The first broadcast was in 1939. There were only 25 FM receivers in the world at that time, so the audience wasn’t very large.
RCA finally wanted to get into the FM game, but they didn’t want to pay Armstrong royalties. In 1940, they offered him a cool million dollars for a non-exclusive but royalty-free license. Armstrong didn’t feel like it was fair to other companies that were paying 2% on their sales. He refused and this would become a fateful and ultimately pointless decision.
To the right, you can see a magazine cover from 1940. The picture shows a million volt arc that totally ruins AM reception but didn’t interfere at all with the FM radio.
Band Adjustment
Because of World War II, there were comparatively few FM receivers and stations in service on the new frequency band. I say comparatively because ultimately there would be nearly 400,000 receivers in service compared with millions of AM radios.
Signals around 50 MHz are subject to propagation effects that can cause interference. RCA lobbied fiercely to move the FM band and Armstrong vigorously countered it. In his opinion, RCA only wanted to disrupt the existing base of FM stations and receivers, perhaps because he wasn’t willing to take their million dollar offer.

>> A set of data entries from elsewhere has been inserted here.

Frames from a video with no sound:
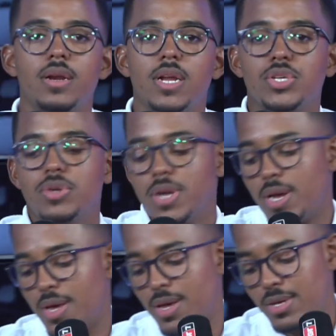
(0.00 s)

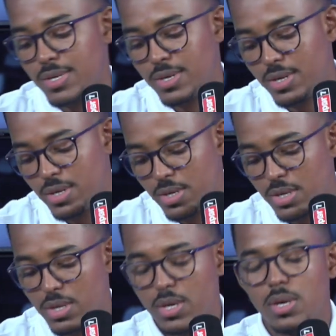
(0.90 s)
relacionadas
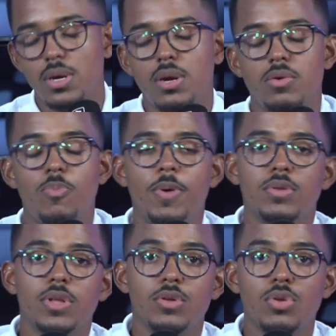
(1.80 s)
a unos
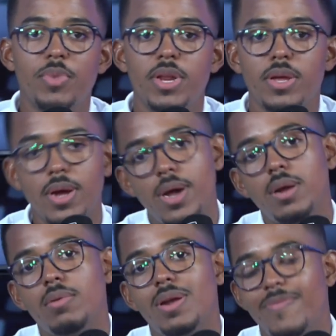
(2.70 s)
peloteros
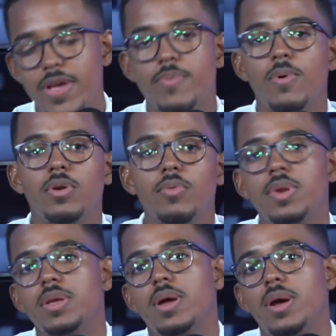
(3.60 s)
dominicanos, al béisbol
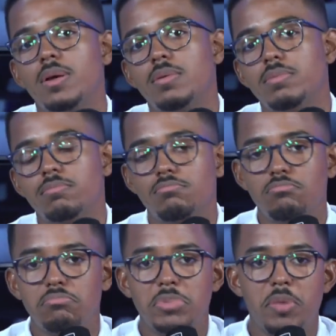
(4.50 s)
dominicano.
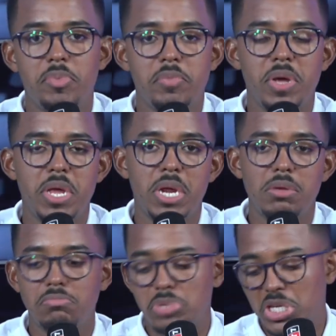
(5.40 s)
La primera,
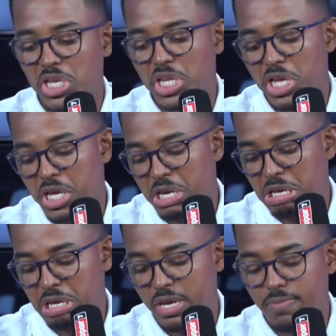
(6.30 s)
si se
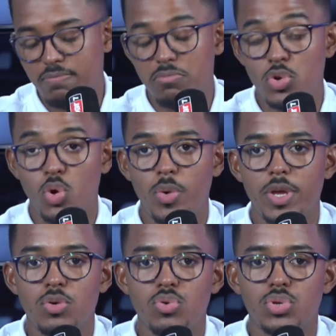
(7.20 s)
quiere,
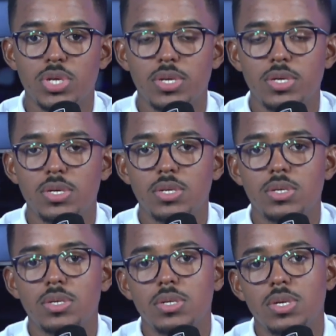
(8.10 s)
novedosa.
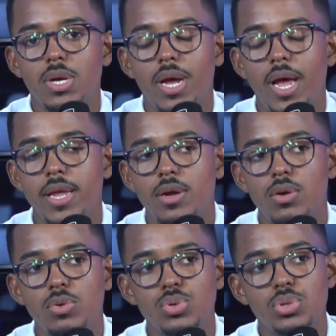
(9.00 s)
E
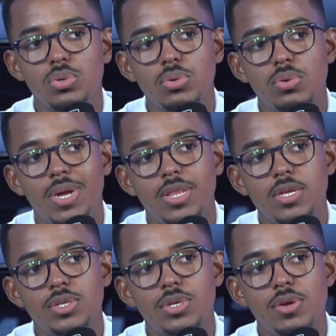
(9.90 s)
incluso,
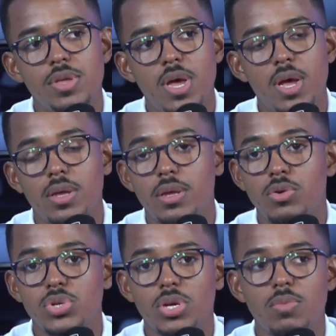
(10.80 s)
atención Yankee,
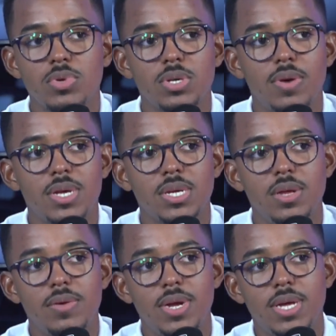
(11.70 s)
no sé cómo se va a
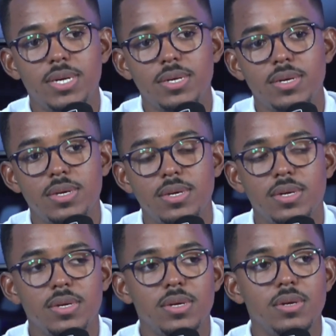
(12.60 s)
celebrar.
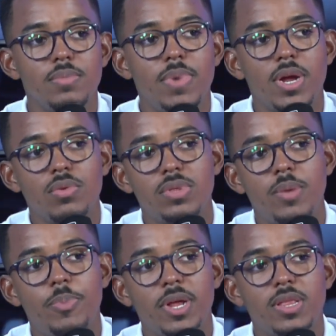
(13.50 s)
Para que
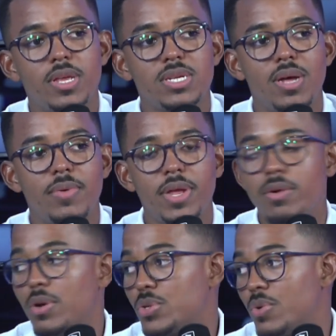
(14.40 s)
usted preste ese abrigo a los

Since you know the current FM band is from 88 to 108 MHz, you can probably guess which side won in 1945. Still, Armstrong was convinced that FM was the future and even hired a public relations firm to spread the word about FM’s superiority.
RCA would eventually develop what they claimed were non-infringing FM patents and even encouraged other companies to stop paying royalties to Armstrong. He sued, but RCA was able to tie the case up for years.
The Bitter End
The two obvious villains in this story were de Forest and David Sarnoff of RCA. However, there’s a third villain: the courts. Being constantly embroiled in legal battles with a giant company takes its toll on your pocketbook and on your mental health.
Facing bankruptcy, Armstrong approached his wife Marion (who had been, by the way, David Sarnoff’s secretary) about returning money he had given her to put aside for their retirement. She refused and in 1954 he took a swing at her with a fire poker. Unsurprisingly, she left him.
Armstrong lived in an apartment on the 13th floor of the New York River House. With his wife gone and three servants done for the day, Armstrong removed an air conditioning unit, put on a nice suit, a hat, overcoat, and gloves. Then after writing a two-page note, he walked out the window, plummeting to his death on a third-floor balcony. The New York Times reported that he was heartbroken over the loss of his wife and regretted hurting her.
It is ironic that Armstrong turned down the million dollars. After his death, Marion settled with RCA for — what else — a million dollars. She also pursued other court cases, defending his patents and receiving infringement awards from other manufacturers. FM would really take off after General Electric added stereo to FM in the late 1950s.
A sad end to a prolific inventor that created a lot of technology we still use today. It is hard to say for sure if the villains in a story like this were really as bad as they appear or just unable to present their side of the story. On the other hand, history is written by the victors and Armstrong certainly wasn’t the victor. That’s got to mean something.
As I was writing this, though, one thing did strike me. Most of the world — including the United States — has gone to a patent system where “first to file” gets priority. I’ve always thought that is bad for us hackers because we are less likely to quickly file patents and, thus, more likely to get knocked out by a big company spewing out dozens of patent disclosures a day. But this is a case where first to file might have totally changed Armstrong’s life for the better. It also reminds me that even though most of us don’t file patents often, maybe we should think about it. Maybe big companies are going to control all the upcoming innovations because — unlike Armstrong — we are letting them.